Del. Barry Knight, R-Virginia Beach, introduced House Bill 119, which defines milk as the lacteal secretion “obtained by the complete milking of a healthy hooved animal.” The bill prohibits plant-based milk alternative products from marketing their products as milk. Knight, a pig farmer, said agriculture is the largest private industry in Virginia, and the state government has to protect it…
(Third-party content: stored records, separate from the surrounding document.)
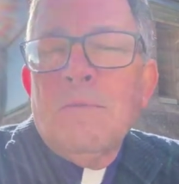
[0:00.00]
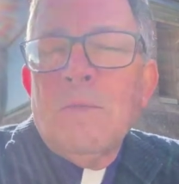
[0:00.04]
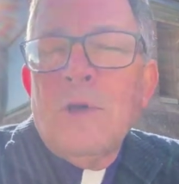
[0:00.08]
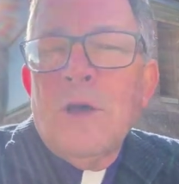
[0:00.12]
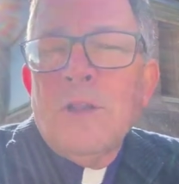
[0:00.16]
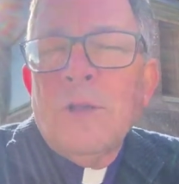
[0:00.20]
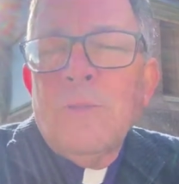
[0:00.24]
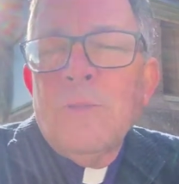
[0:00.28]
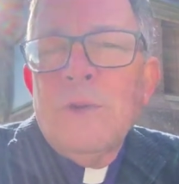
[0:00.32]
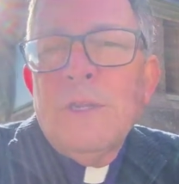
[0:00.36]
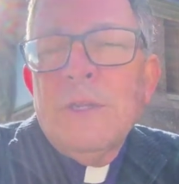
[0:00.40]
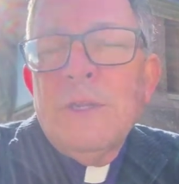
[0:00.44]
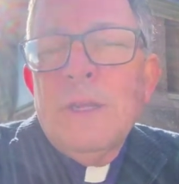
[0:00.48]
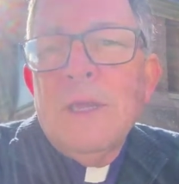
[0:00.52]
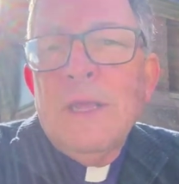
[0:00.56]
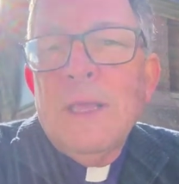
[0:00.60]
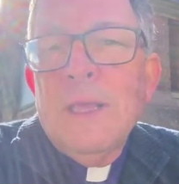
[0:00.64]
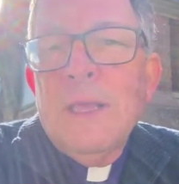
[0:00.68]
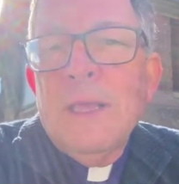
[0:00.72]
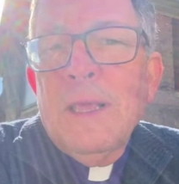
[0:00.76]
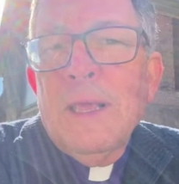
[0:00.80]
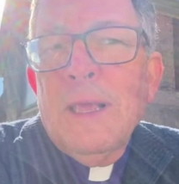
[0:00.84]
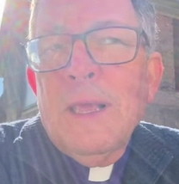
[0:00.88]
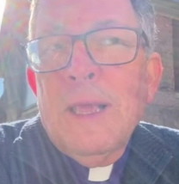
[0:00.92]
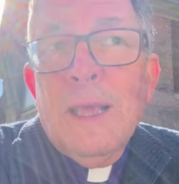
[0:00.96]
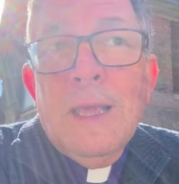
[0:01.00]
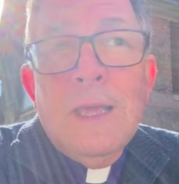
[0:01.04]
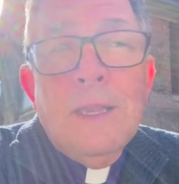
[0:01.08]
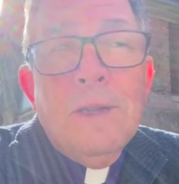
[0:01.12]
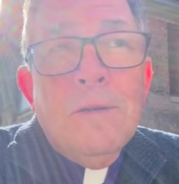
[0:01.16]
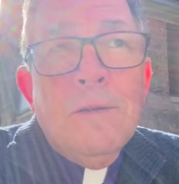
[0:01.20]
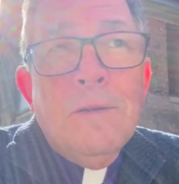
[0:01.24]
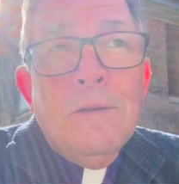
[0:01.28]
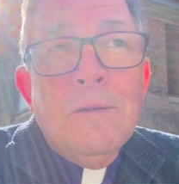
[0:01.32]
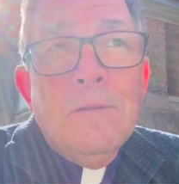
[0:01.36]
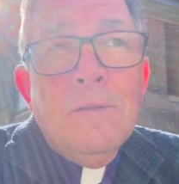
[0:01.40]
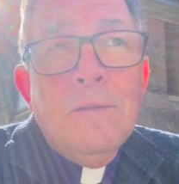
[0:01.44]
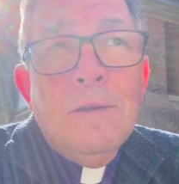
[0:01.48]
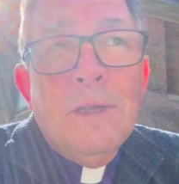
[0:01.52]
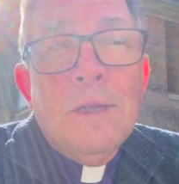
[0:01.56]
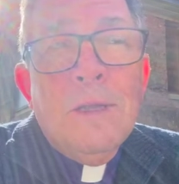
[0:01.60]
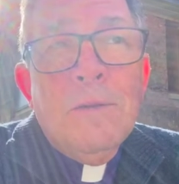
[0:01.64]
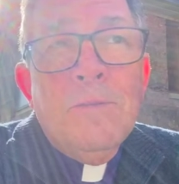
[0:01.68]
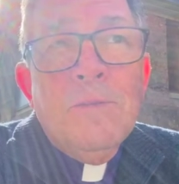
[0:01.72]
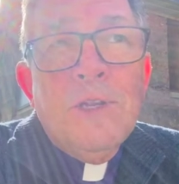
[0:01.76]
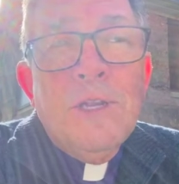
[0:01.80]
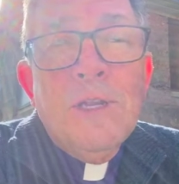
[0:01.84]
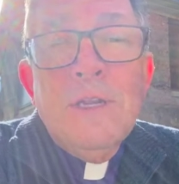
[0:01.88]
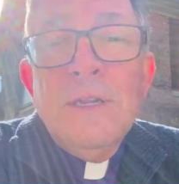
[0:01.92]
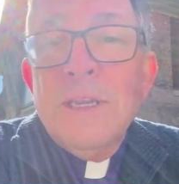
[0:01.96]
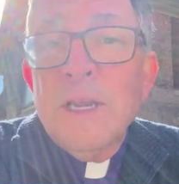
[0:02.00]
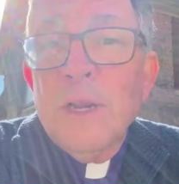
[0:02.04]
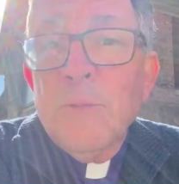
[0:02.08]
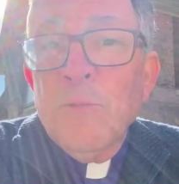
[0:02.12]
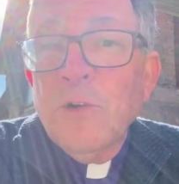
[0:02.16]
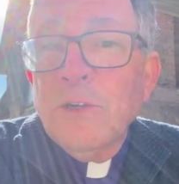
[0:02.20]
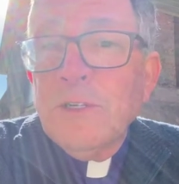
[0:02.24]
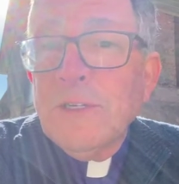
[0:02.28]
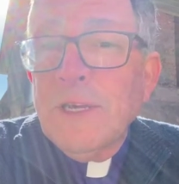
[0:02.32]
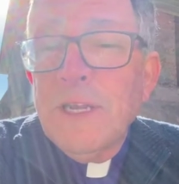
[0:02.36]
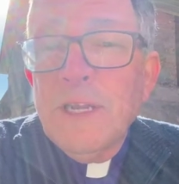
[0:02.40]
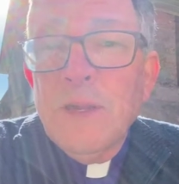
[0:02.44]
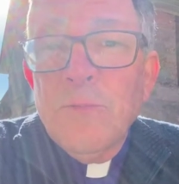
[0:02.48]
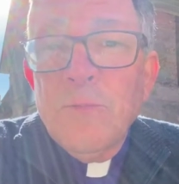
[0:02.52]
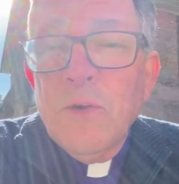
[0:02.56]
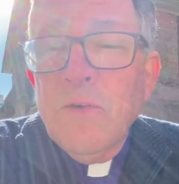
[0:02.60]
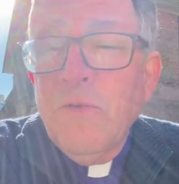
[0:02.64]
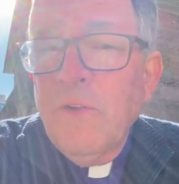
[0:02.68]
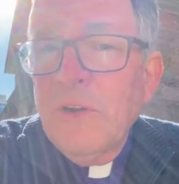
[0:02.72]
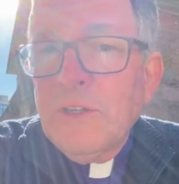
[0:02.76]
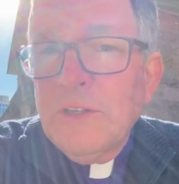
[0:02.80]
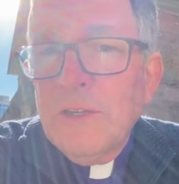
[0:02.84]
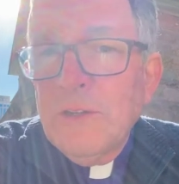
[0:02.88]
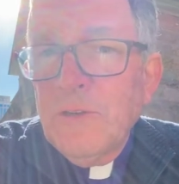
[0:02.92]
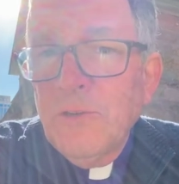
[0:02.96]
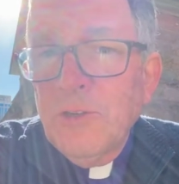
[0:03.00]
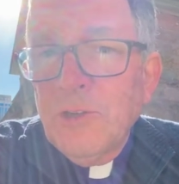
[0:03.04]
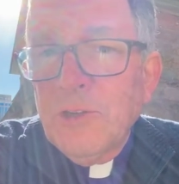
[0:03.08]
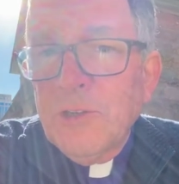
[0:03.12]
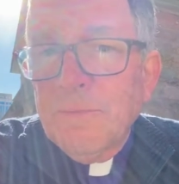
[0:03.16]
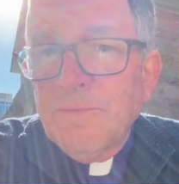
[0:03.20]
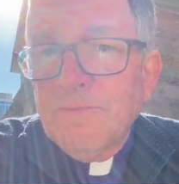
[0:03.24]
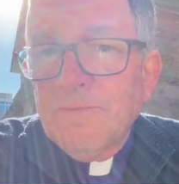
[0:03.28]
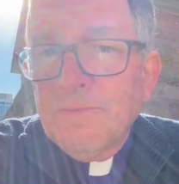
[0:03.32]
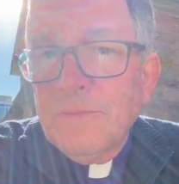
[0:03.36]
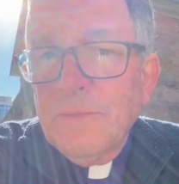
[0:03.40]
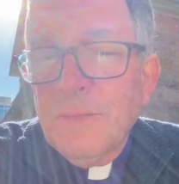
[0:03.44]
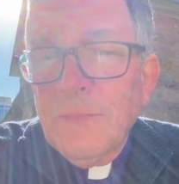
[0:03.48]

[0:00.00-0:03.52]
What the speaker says: monument, and Dean Demarest had the perfect solution.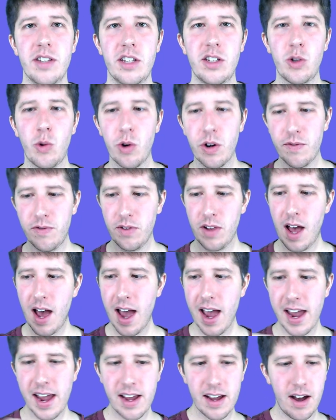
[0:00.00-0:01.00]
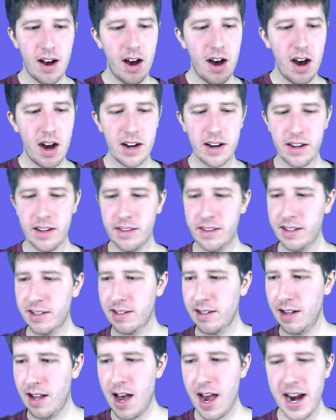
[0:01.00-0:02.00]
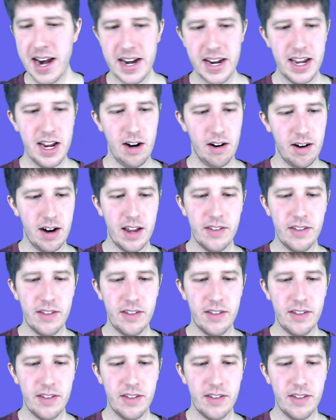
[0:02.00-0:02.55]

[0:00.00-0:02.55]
they sort of lie on this line here.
“We’re losing about one dairy farm a week in the state of Virginia, and farmers are struggling hard,” Knight said. “I thought, ‘well, maybe these plant-based fluids are capitalizing on the good name of milk.'” …

HB 119 was amended to say that 11 out of the following states need to pass similar legislation for the law to go into effect: Alabama, Arkansas, Florida, Georgia, Kentucky, Louisiana, Maryland, Mississippi, North Carolina, Oklahoma, South Carolina, Tennessee, Texas and West Virginia. A bill that passed the North Carolina legislature carried a similar stipulation.

Michael Robbins, a spokesperson from the Plant Based Foods Association, believes the bill is unnecessary, and the dairy industry has created a “bogeyman” in plant-based milk, instead of addressing the tangible issues the dairy industry faces.

Mississippi and Arkansas passed their own “truth in labeling” laws for plant-based meat alternatives such as tofu dogs and beyond burgers, which were challenged and overturned on the grounds that they violated the First Amendment. Robbins said if milk labeling bills become law, the plant-based food industry will fight them in court.

“Right now, because none of those bills are in effect, there’s no standing to challenge them in court, but step one would be to file an appropriate lawsuit,” Robbins said.